Estando en la playa de Miami pasando unas vacaciones tuve un sueño terrible. Estaba en un inmenso urinario lleno de excrementos y tenía que dormir allí. En aquel lugar había centenares de pájaros raros que se movían con gran dificultad. Aquel lugar se poblaba cada vez más por aquellos horribles pájaros, que iban cerrando la posibilidad de escapatoria; todo el horizonte quedaba sellado por aquellos pájaros que tenían algo de metálicos y hacían un ruido sordo, como de alarmas. De pronto, descubría que todos ellos habían logrado meterse en mi cabeza y que mi cerebro se agigantaba para darles albergue; mientras ellos iban albergándose en mi cabeza, yo envejecía. Pasé varias noches en Miami con la misma pesadilla y me despertaba bañado en sudor. Tomé un avión de regreso a Nueva York. Como siempre, me fui a la cama lleno de cosas y con un gran vaso de agua, preparándome para el sueño. Antes de dormir, siempre leo por lo menos una o dos horas, y estaba terminando la lectura de
Las mil y una noches
. Estábamos ya en 1986; Lázaro había estado hablando conmigo un rato y se acababa de marchar; no había salido aún del edificio, cuando sentí un enorme estallido en el cuarto; era una verdadera explosión. Pensé que era uno de mis amantes celosos o algún ladrón que había roto la ventana de cristal que daba a la calle; evidentemente, el estruendo fue tan grande que tenían que haber cogido una barra de hierro y haberla lanzado contra la ventana. Cuando llegué a la ventana, el cristal estaba absolutamente intacto. Algo muy extraño había ocurrido dentro del cuarto: el vaso de agua sobre la mesa de noche, sin que yo lo hubiese tocado, había hecho explosión; se había pulverizado. Llamé corriendo a Lázaro que aún no había abandonado el edificio e hicimos una enorme inspección en todo el apartamento; yo pensé que me habían disparado y que le habían dado al vaso, pues en varias ocasiones yo había sido amenazado de muerte por la Seguridad del Estado cubana; en otras ocasiones habían entrado a mi apartamento y registrado mis papeles; otras veces la ventana que yo había dejado cerrada, estaba abierta y nada se habían llevado, por lo que no podía ser un ladrón. Pero el misterio de aquella noche sigue siendo para mí totalmente indescifrable. ¿Cómo era posible que un vaso de vidrio hubiese estallado haciendo aquella explosión tan descomunal? Al cabo de una semana comprendí que aquello era un aviso, una premonición, un mensaje de los dioses infernales, una nueva noticia terrible que me anunciaba que algo realmente novedoso estaba por ocurrirme; que ya en ese momento me estaba ocurriendo. El vaso lleno de agua era quizás una especie de ángel guardián, de talismán, algo había encamado en aquel vaso que durante años me había protegido y me había librado de todos los peligros: enfermedades terribles, caídas de árboles, persecuciones, prisiones, disparos en medio de la noche, pérdida en medio del mar, ataques por pandillas de delincuentes armados en Nueva York en varias ocasiones. Una vez fui asaltado en medio del Central Park; unos jóvenes me registraron, con una pistola apuntándome la cabeza, para sólo encontrar cinco dólares; me manosearon tanto mientras me registraban, que terminamos haciendo el amor y, al final, yo les pedí por favor que me dieran un dólar para regresar a mi casa y me lo dieron. Ahora, toda aquella gracia que me había salvado de tantas calamidades parecía terminar.
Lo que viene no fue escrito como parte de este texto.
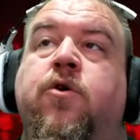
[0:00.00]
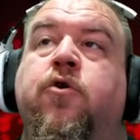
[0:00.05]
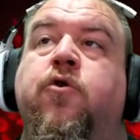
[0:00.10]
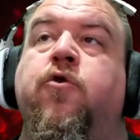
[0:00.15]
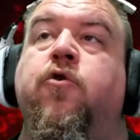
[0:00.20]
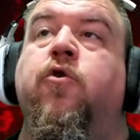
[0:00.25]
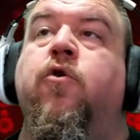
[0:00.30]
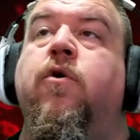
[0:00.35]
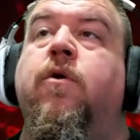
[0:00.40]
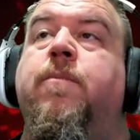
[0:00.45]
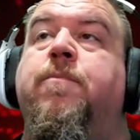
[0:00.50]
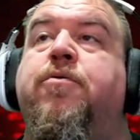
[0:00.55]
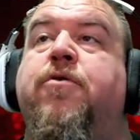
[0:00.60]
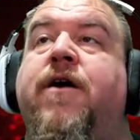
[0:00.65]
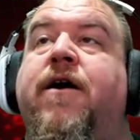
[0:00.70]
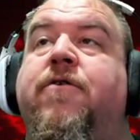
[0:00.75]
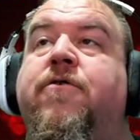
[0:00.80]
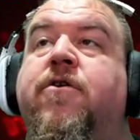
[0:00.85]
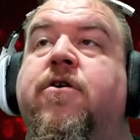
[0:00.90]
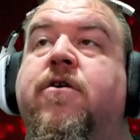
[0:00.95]
who
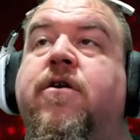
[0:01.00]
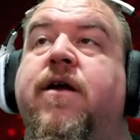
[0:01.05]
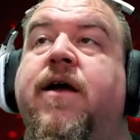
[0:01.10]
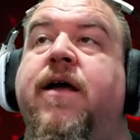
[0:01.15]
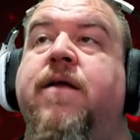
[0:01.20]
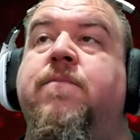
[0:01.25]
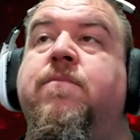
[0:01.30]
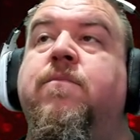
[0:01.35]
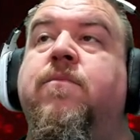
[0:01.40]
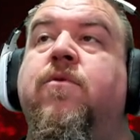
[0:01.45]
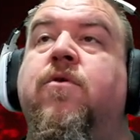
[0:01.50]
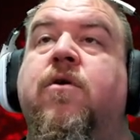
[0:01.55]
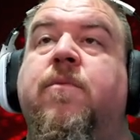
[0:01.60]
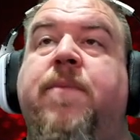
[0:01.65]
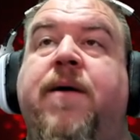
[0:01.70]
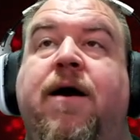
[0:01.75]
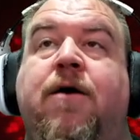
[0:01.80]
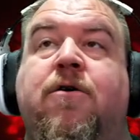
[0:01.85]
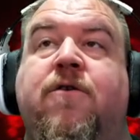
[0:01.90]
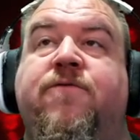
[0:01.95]
prouder and more
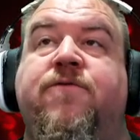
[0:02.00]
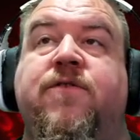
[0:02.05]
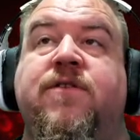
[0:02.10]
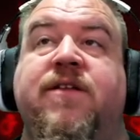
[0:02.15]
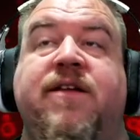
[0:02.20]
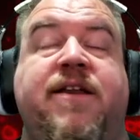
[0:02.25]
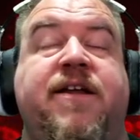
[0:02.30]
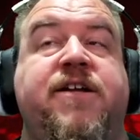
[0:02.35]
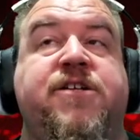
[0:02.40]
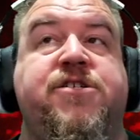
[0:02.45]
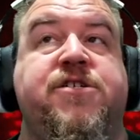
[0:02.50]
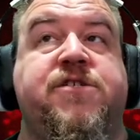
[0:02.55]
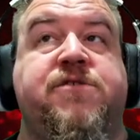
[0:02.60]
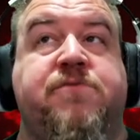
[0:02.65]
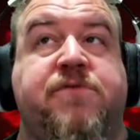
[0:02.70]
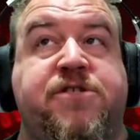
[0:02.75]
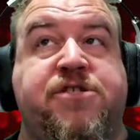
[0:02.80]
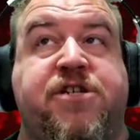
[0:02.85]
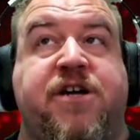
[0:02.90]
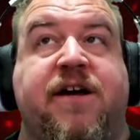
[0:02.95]
powerful
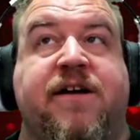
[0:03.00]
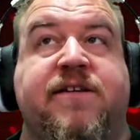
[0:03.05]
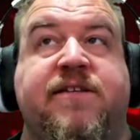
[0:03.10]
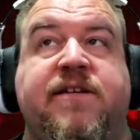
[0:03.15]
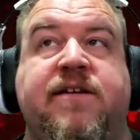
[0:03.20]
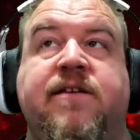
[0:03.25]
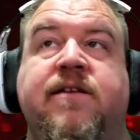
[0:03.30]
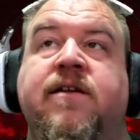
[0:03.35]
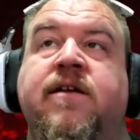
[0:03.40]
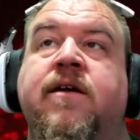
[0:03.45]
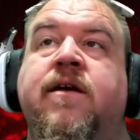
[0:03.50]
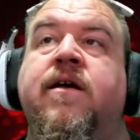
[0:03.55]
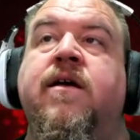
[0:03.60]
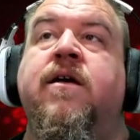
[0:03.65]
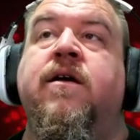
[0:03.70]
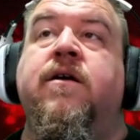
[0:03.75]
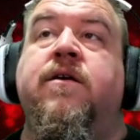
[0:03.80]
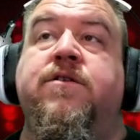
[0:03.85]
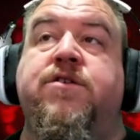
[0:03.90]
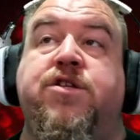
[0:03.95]
lineages reject.
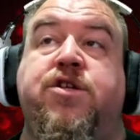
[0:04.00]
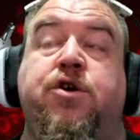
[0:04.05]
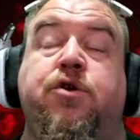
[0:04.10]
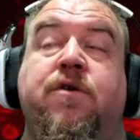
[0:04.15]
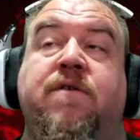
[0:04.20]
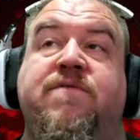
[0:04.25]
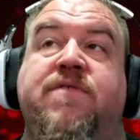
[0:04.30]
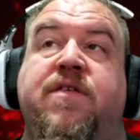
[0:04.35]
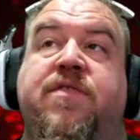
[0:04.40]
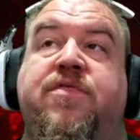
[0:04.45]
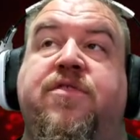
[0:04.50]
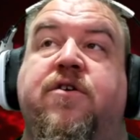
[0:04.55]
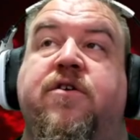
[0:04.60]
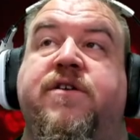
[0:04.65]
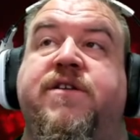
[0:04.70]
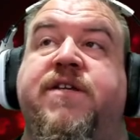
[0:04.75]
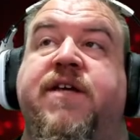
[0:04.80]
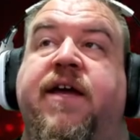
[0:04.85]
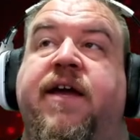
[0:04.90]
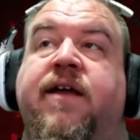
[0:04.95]
Two of the
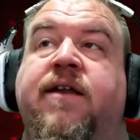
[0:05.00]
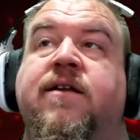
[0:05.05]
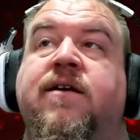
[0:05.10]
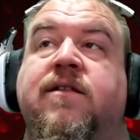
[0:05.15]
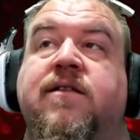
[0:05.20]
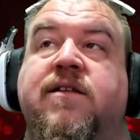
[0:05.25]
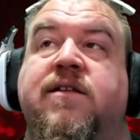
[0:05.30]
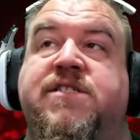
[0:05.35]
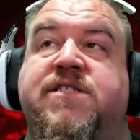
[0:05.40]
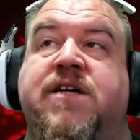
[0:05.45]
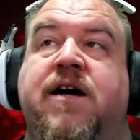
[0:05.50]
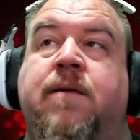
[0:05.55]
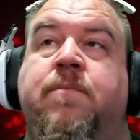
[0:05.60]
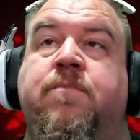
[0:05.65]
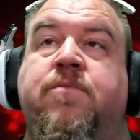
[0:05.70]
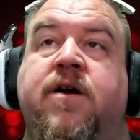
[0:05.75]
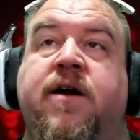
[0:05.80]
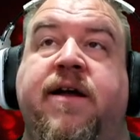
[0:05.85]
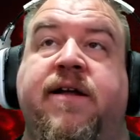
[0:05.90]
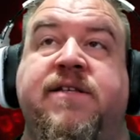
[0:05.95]
13,
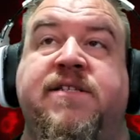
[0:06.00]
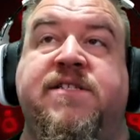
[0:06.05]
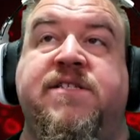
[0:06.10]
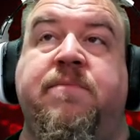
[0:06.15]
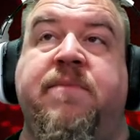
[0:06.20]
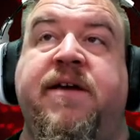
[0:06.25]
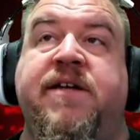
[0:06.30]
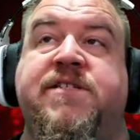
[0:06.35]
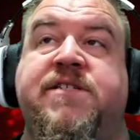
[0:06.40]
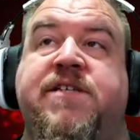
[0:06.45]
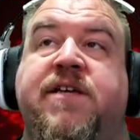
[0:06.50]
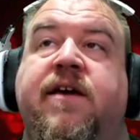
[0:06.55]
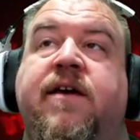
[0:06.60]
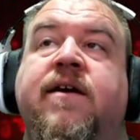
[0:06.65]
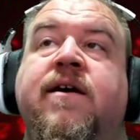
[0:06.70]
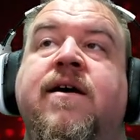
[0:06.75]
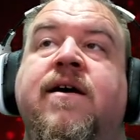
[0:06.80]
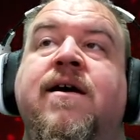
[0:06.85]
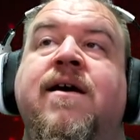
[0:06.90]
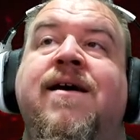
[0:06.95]
Lasombra and
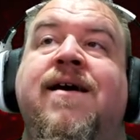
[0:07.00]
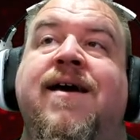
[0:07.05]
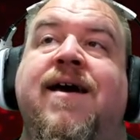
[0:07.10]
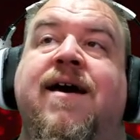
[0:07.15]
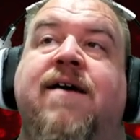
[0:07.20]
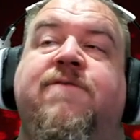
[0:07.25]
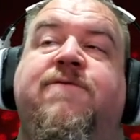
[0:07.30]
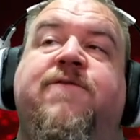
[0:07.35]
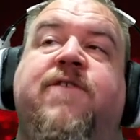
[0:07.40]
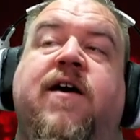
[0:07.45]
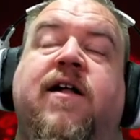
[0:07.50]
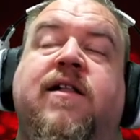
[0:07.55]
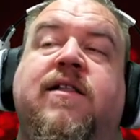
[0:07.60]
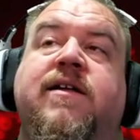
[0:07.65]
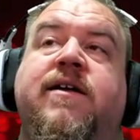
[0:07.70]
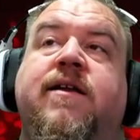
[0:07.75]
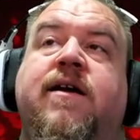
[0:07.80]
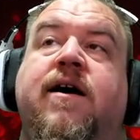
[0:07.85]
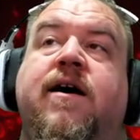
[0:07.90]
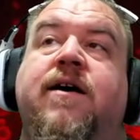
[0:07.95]
Tzimisce, have
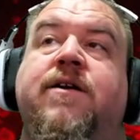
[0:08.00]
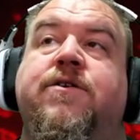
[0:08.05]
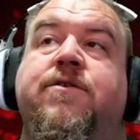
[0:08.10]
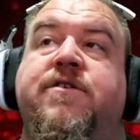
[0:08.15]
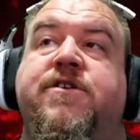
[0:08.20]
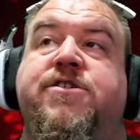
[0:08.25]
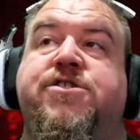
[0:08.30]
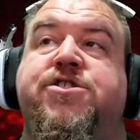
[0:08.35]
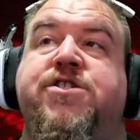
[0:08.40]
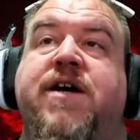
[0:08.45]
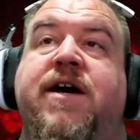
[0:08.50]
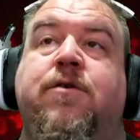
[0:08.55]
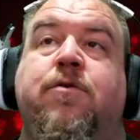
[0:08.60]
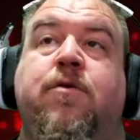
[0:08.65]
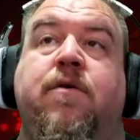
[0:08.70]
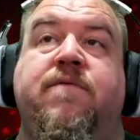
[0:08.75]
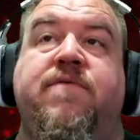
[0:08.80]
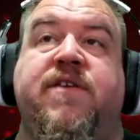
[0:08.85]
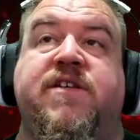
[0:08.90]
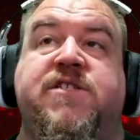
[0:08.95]
fallen under the
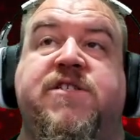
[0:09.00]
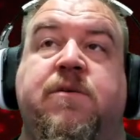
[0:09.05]
shadow of the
Otra vez, había llegado a mi apartamento en Nueva York y allí había un negro enorme que, después de romper la ventana, se había llevado toda mi ropa y, armado, avanzaba amenazante. Yo había podido correr y gritar que había un ladrón en el edificio; varias personas habían aparecido en el pasillo, entre ellos un puertorriqueño con una escopeta de dos cañones, ante lo cual el negro se había tenido que dar a la fuga, dejando todas mis pertenencias, mientras yo salía ileso.